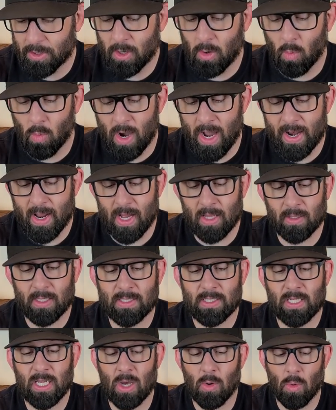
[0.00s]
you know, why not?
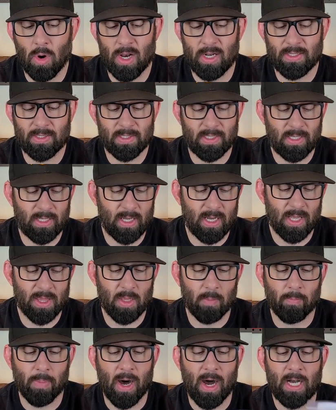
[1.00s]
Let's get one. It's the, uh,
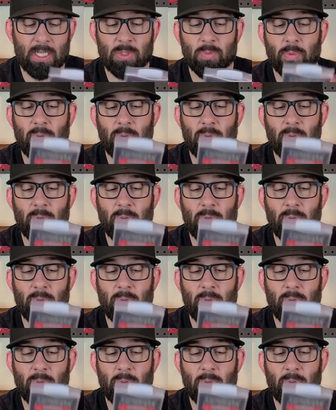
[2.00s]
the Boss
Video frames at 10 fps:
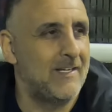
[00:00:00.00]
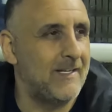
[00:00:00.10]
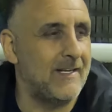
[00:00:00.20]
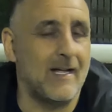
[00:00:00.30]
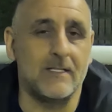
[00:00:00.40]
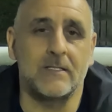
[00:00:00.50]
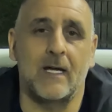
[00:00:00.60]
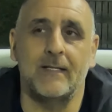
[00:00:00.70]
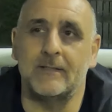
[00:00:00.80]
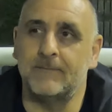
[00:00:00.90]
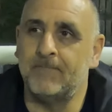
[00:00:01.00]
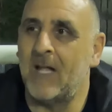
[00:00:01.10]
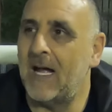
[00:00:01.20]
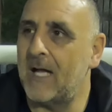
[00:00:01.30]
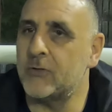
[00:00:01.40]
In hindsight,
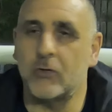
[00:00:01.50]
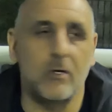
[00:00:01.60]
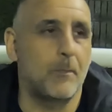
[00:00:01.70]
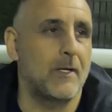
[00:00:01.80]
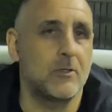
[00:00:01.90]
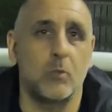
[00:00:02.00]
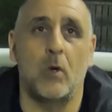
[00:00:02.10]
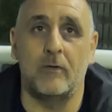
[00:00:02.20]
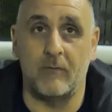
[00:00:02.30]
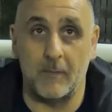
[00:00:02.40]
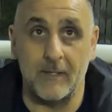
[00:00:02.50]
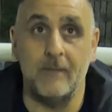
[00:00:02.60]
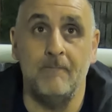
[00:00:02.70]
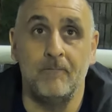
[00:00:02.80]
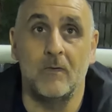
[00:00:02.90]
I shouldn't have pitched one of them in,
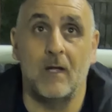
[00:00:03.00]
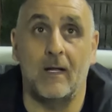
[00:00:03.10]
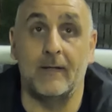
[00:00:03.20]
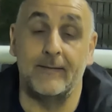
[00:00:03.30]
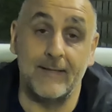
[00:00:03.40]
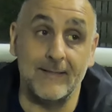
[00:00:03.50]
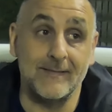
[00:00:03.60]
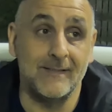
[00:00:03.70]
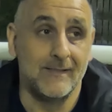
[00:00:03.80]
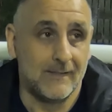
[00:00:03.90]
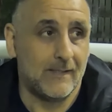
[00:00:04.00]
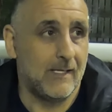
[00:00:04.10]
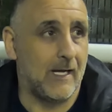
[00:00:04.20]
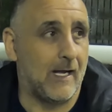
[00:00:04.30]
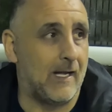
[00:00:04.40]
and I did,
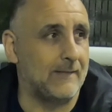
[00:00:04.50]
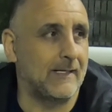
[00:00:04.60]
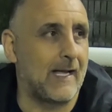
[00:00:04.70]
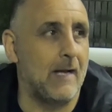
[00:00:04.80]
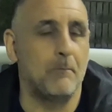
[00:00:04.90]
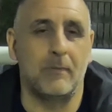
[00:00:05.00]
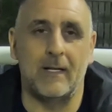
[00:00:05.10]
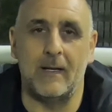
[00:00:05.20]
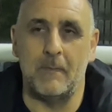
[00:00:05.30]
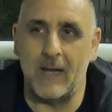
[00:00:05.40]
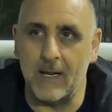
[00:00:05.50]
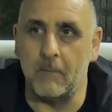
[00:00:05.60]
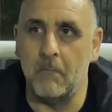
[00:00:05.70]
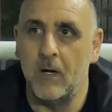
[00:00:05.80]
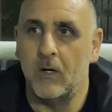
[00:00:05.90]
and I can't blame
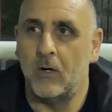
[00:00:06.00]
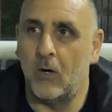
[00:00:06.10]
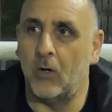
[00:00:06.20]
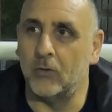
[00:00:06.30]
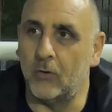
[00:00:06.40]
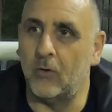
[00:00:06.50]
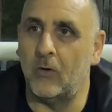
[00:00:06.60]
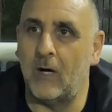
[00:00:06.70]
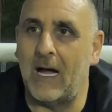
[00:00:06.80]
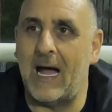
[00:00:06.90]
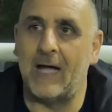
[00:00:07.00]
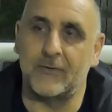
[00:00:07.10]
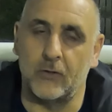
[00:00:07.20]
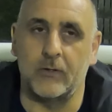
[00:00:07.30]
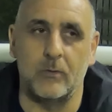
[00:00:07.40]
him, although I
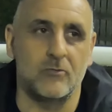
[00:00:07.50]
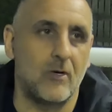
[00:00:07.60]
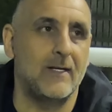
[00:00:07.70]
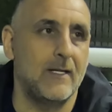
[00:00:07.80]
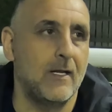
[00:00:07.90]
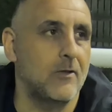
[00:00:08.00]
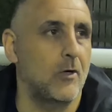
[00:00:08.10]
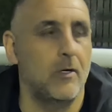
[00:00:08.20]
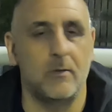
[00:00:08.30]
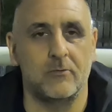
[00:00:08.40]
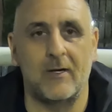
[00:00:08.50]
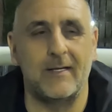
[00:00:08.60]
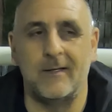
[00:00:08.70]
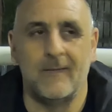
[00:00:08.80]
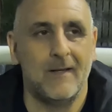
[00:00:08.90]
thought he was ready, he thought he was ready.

EXERCISE REQUIREMENTS — From the first line to the last, reproduce the records above exactly and skip the pictures.

RESPONSE BELOW —
[0.00s]
you know, why not?
[1.00s]
Let's get one. It's the, uh,
[2.00s]
the Boss
Video frames at 10 fps:
[00:00:00.00]
[00:00:00.10]
[00:00:00.20]
[00:00:00.30]
[00:00:00.40]
[00:00:00.50]
[00:00:00.60]
[00:00:00.70]
[00:00:00.80]
[00:00:00.90]
[00:00:01.00]
[00:00:01.10]
[00:00:01.20]
[00:00:01.30]
[00:00:01.40]
In hindsight,
[00:00:01.50]
[00:00:01.60]
[00:00:01.70]
[00:00:01.80]
[00:00:01.90]
[00:00:02.00]
[00:00:02.10]
[00:00:02.20]
[00:00:02.30]
[00:00:02.40]
[00:00:02.50]
[00:00:02.60]
[00:00:02.70]
[00:00:02.80]
[00:00:02.90]
I shouldn't have pitched one of them in,
[00:00:03.00]
[00:00:03.10]
[00:00:03.20]
[00:00:03.30]
[00:00:03.40]
[00:00:03.50]
[00:00:03.60]
[00:00:03.70]
[00:00:03.80]
[00:00:03.90]
[00:00:04.00]
[00:00:04.10]
[00:00:04.20]
[00:00:04.30]
[00:00:04.40]
and I did,
[00:00:04.50]
[00:00:04.60]
[00:00:04.70]
[00:00:04.80]
[00:00:04.90]
[00:00:05.00]
[00:00:05.10]
[00:00:05.20]
[00:00:05.30]
[00:00:05.40]
[00:00:05.50]
[00:00:05.60]
[00:00:05.70]
[00:00:05.80]
[00:00:05.90]
and I can't blame
[00:00:06.00]
[00:00:06.10]
[00:00:06.20]
[00:00:06.30]
[00:00:06.40]
[00:00:06.50]
[00:00:06.60]
[00:00:06.70]
[00:00:06.80]
[00:00:06.90]
[00:00:07.00]
[00:00:07.10]
[00:00:07.20]
[00:00:07.30]
[00:00:07.40]
him, although I
[00:00:07.50]
[00:00:07.60]
[00:00:07.70]
[00:00:07.80]
[00:00:07.90]
[00:00:08.00]
[00:00:08.10]
[00:00:08.20]
[00:00:08.30]
[00:00:08.40]
[00:00:08.50]
[00:00:08.60]
[00:00:08.70]
[00:00:08.80]
[00:00:08.90]
thought he was ready, he thought he was ready.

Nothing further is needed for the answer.